Stored items
== Segment start ==
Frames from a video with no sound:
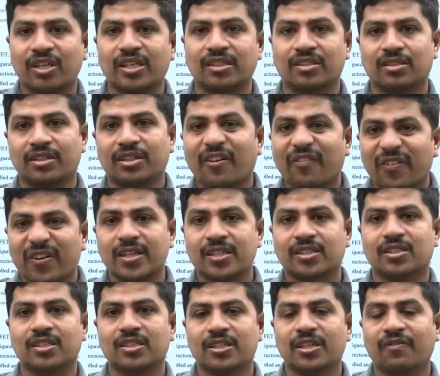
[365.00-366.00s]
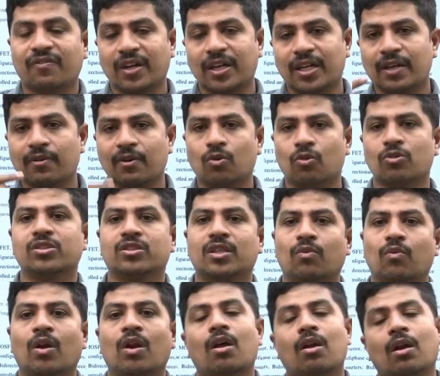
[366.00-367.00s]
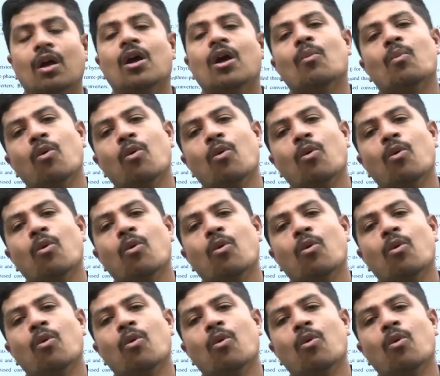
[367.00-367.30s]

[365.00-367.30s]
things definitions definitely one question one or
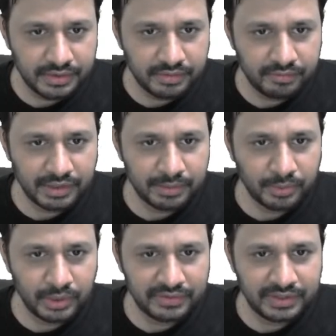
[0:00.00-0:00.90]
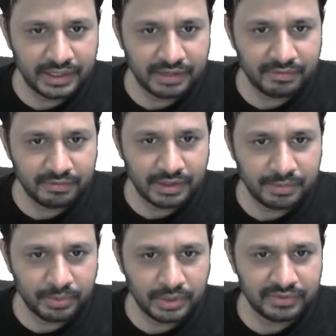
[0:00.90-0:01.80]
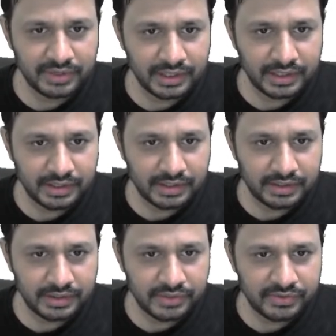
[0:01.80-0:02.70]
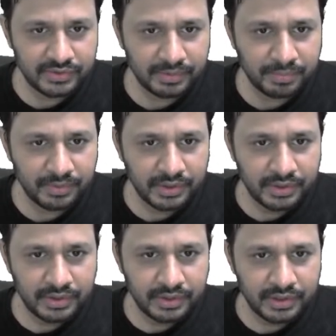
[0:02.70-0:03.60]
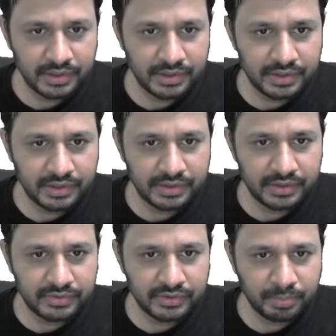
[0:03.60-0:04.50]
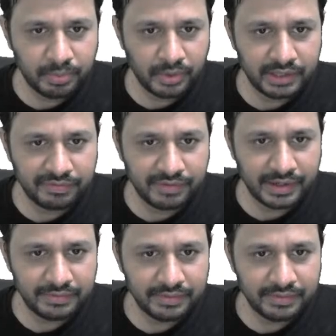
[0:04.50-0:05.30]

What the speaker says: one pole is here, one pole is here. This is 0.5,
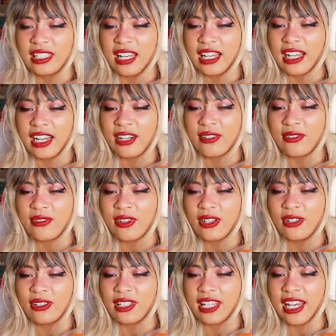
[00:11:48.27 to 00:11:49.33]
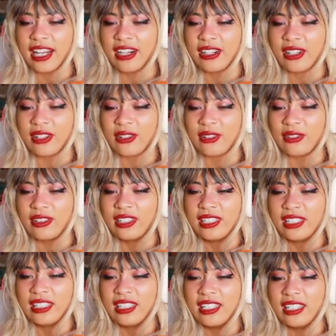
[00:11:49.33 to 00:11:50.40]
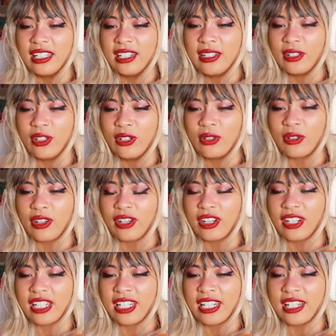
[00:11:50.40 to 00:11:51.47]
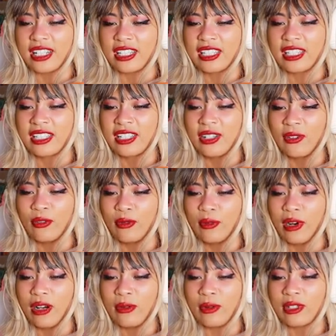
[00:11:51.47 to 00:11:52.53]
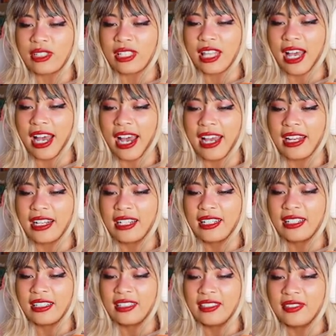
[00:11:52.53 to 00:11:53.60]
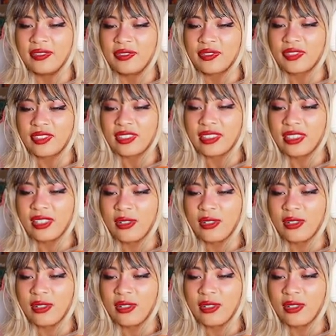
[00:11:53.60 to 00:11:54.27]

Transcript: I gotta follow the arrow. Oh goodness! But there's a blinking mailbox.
== Segment end ==
*The problem:*
The entries should be printed again exactly as written, leaving all pictures out.

*Reply to the exercise:*
Frames from a video with no sound:
[365.00-366.00s]
[366.00-367.00s]
[367.00-367.30s]

[365.00-367.30s]
things definitions definitely one question one or
[0:00.00-0:00.90]
[0:00.90-0:01.80]
[0:01.80-0:02.70]
[0:02.70-0:03.60]
[0:03.60-0:04.50]
[0:04.50-0:05.30]

What the speaker says: one pole is here, one pole is here. This is 0.5,
[00:11:48.27 to 00:11:49.33]
[00:11:49.33 to 00:11:50.40]
[00:11:50.40 to 00:11:51.47]
[00:11:51.47 to 00:11:52.53]
[00:11:52.53 to 00:11:53.60]
[00:11:53.60 to 00:11:54.27]

Transcript: I gotta follow the arrow. Oh goodness! But there's a blinking mailbox.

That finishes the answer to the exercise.